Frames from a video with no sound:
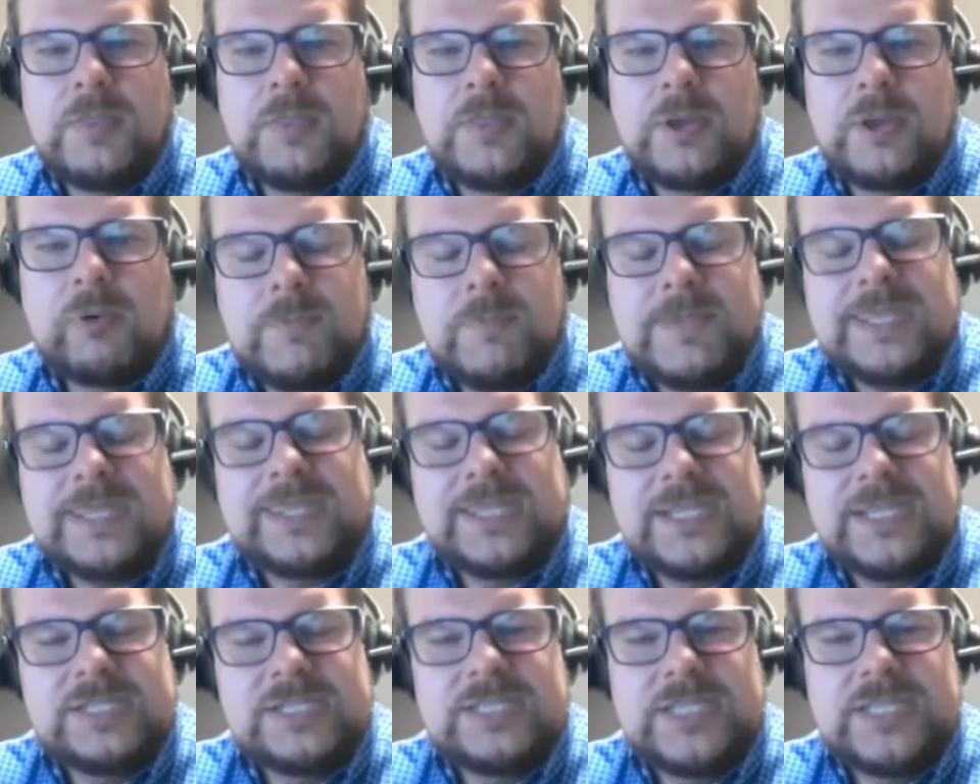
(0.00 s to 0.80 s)
There will be
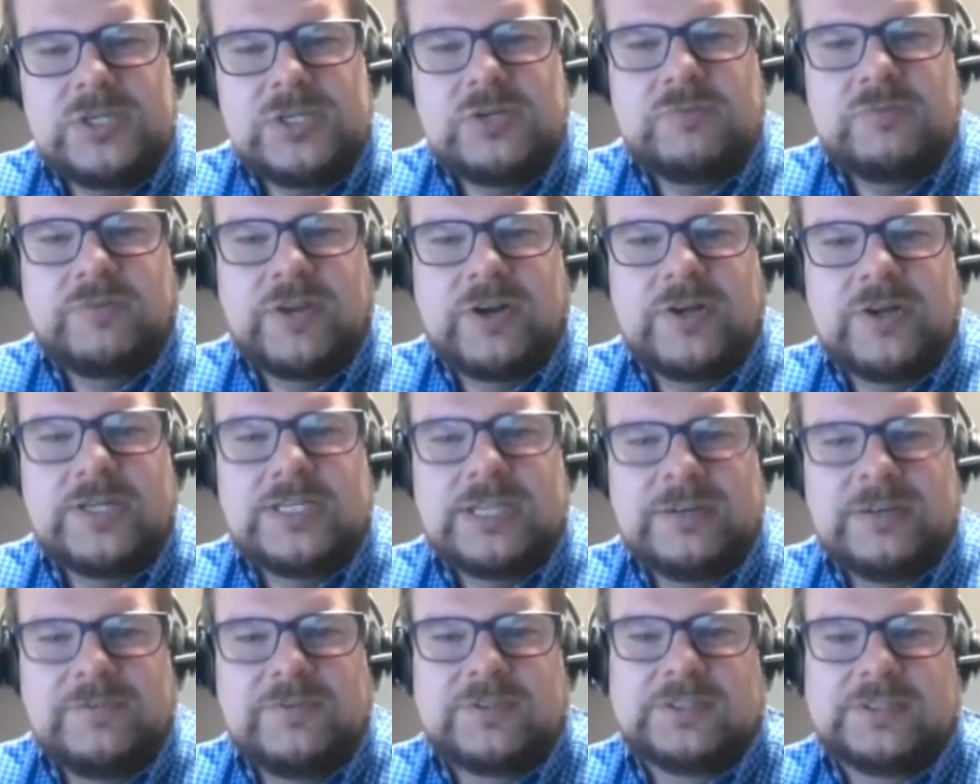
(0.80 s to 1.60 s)
things they do very
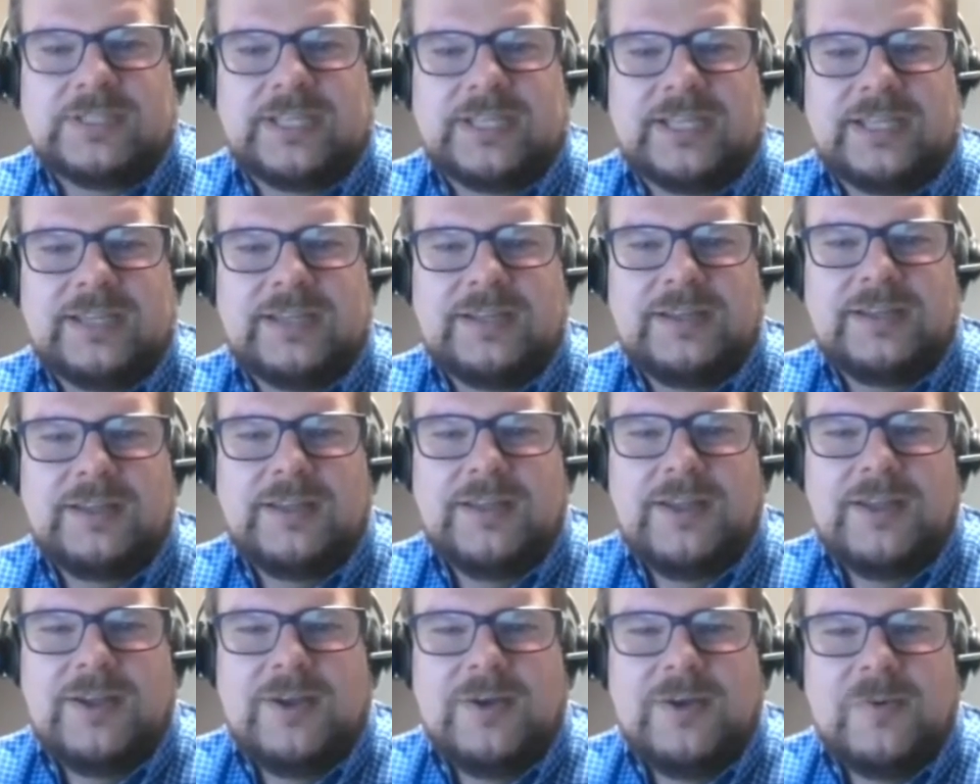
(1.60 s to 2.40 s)
differently.
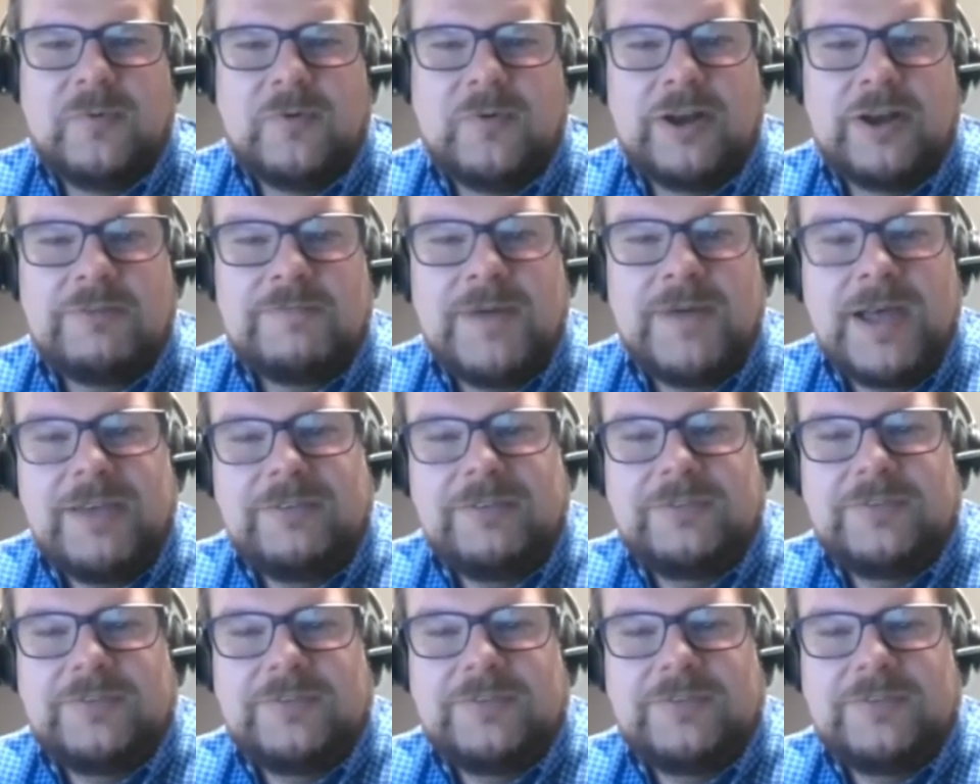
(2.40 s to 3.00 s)
One of my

_WHAT THIS TASK INVOLVES_
Reproduce the whole listing verbatim. Pictures stay out of the copy.

_ANSWER FOR THE TASK_
Frames from a video with no sound:
(0.00 s to 0.80 s)
There will be
(0.80 s to 1.60 s)
things they do very
(1.60 s to 2.40 s)
differently.
(2.40 s to 3.00 s)
One of my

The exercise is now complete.